Multi-provider format (for cross-provider routing with grok):
-H "X-Provider-Key: anthropic=sk-ant-<key>, xai=xai-<key>"
Without X-Provider-Key, Ormas uses managed keys and charges you accordingly.
POST /v1/messages
Drop-in replacement for https://api.anthropic.com/v1/messages. All Anthropic request/response fields pass through unchanged.
Routing behavior:
- Ormas classifies the turn (rung: haiku / sonnet / opus / fable).
- If a cheaper model is available for this rung with sufficient quality evidence, it serves the turn.
- An async judge (haiku-class) grades the response. If rejected, the next request for this archetype gets the baseline.
- Streaming and non-streaming both supported.

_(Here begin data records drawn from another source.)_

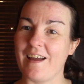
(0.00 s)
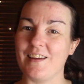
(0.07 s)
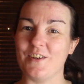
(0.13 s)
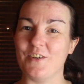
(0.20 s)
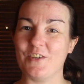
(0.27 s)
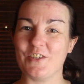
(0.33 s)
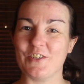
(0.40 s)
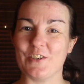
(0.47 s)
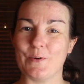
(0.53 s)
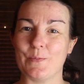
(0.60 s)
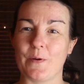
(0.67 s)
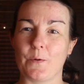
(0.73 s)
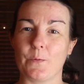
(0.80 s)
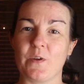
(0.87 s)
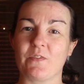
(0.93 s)
Hey
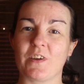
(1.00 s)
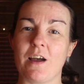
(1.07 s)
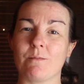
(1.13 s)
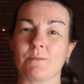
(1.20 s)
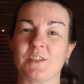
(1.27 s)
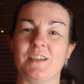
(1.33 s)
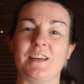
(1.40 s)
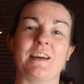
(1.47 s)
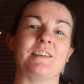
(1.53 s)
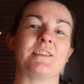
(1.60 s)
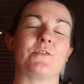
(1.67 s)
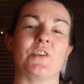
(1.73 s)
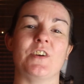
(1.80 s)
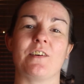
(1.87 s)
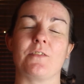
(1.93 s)
YouTube, we've come to the end
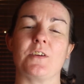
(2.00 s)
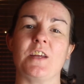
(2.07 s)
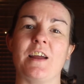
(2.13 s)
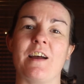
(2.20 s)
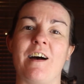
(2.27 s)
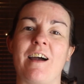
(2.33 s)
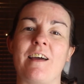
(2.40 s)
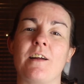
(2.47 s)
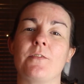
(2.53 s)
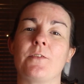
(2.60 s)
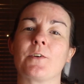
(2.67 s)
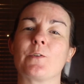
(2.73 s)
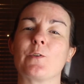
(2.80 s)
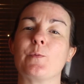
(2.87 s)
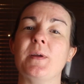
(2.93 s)
of another year and I
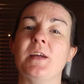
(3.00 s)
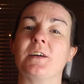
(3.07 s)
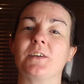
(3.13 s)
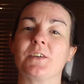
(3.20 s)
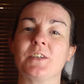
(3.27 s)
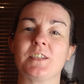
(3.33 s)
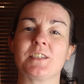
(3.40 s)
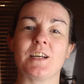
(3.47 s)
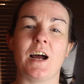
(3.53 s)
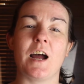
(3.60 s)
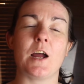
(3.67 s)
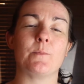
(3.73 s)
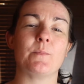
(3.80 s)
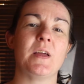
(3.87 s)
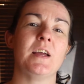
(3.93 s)
thought it would be a good
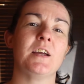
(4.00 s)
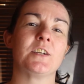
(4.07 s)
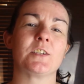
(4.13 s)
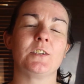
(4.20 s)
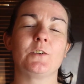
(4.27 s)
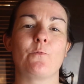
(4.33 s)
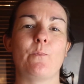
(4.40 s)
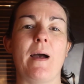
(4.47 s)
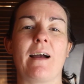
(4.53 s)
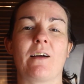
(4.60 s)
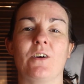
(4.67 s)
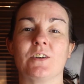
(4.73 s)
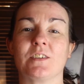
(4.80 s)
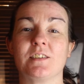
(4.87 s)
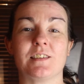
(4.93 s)
time to look
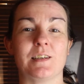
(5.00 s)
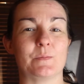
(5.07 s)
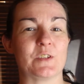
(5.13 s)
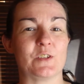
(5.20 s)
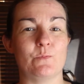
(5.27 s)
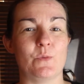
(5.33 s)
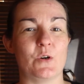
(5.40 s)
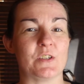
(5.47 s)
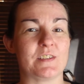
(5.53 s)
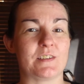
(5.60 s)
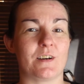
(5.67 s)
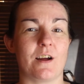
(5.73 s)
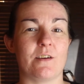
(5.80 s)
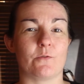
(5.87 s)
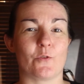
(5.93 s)
back on some of the mods
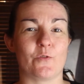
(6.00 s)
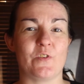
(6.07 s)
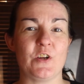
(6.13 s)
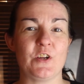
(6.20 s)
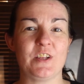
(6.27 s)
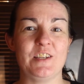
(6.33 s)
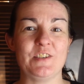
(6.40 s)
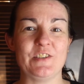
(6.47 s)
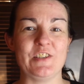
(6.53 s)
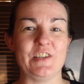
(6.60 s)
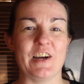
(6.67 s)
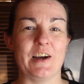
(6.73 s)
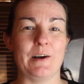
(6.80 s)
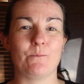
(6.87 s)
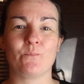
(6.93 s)
that I've reviewed this
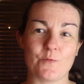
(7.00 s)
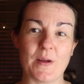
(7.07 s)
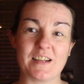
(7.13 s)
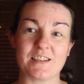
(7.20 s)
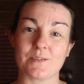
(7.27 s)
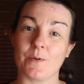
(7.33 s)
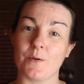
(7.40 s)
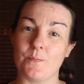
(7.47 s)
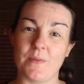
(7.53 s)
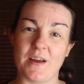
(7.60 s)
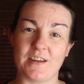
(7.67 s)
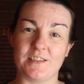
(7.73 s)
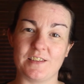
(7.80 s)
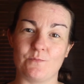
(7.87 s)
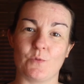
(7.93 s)
year. There have been some
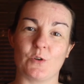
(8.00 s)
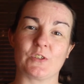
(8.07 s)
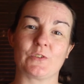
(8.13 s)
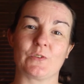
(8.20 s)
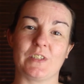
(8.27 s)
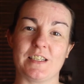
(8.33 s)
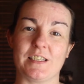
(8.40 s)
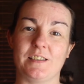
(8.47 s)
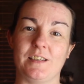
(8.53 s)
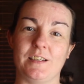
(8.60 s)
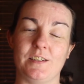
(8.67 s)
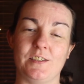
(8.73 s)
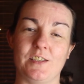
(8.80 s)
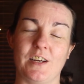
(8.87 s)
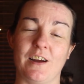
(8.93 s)
amazing mods released
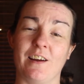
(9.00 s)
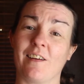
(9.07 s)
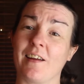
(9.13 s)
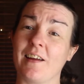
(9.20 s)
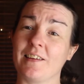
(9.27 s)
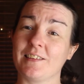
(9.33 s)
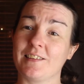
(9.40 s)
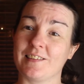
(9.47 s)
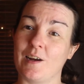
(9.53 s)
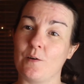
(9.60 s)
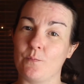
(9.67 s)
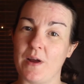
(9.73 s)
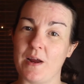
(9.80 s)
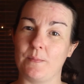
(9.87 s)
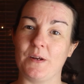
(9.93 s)
this year and
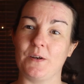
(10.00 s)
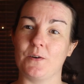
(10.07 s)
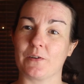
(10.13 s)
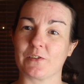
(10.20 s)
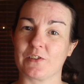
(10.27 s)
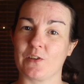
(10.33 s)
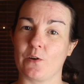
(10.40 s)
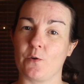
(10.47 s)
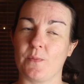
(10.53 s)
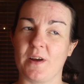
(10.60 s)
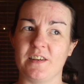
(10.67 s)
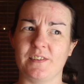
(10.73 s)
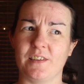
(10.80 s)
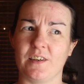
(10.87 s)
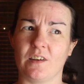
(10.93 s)
some maybe not so
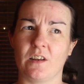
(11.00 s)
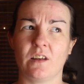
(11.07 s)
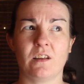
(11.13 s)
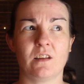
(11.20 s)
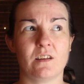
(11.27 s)
amazing.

The model field in the response always reflects the declared model you requested, not the routed model (the routing is our moat — the fee math is fully reproducible from public inputs without it).
Supported model IDs
Use standard Anthropic model IDs as the model field:
| Model ID | Notes |
|---|---|
claude-opus-4-8 | Highest rung — most aggressive down-routing |
claude-sonnet-4-6 | Mid rung |
claude-haiku-4-5-20251001 | Floor — served as-is, no down-routing |
claude-fable-5 | Top rung |
GET /v1/savings
Returns quality-verified savings data for the authenticated tenant. Used by the savings console.

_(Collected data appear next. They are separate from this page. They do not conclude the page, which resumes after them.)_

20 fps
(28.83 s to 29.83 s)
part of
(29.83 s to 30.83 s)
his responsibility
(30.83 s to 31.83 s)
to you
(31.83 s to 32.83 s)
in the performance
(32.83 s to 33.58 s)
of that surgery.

Auth: x-api-key: tb_live_<your-key>
Response shape:
{
"tenant": "your-tenant-id",
"days": 30,
"n_turns": 1247,
"n_fell_back": 43,
"total_cost_usd": 4.21,
"total_baseline_usd": 12.88,
"savings_usd": 8.67,
"savings_pct": 0.673,
"routing_ladder": [
{ "rung": "sonnet", "n_turns": 1100, "actual_usd": 3.80, "baseline_usd": 11.30, "savings_usd": 7.50 },
{ "rung": "haiku", "n_turns": 147, "actual_usd": 0.41, "baseline_usd": 1.58, "savings_usd": 1.17 }
],
"quality": {
"n_judged": 312,
"n_accept": 289,
"accept_rate": 0.926,
"sample_coverage": 0.25
}
}
POST /api/internal/verify-key
Internal gateway ↔ tb-web handshake. Not for customer use. The gateway resolves tb_live_ keys to tenant IDs + feature flags through this endpoint using a shared secret.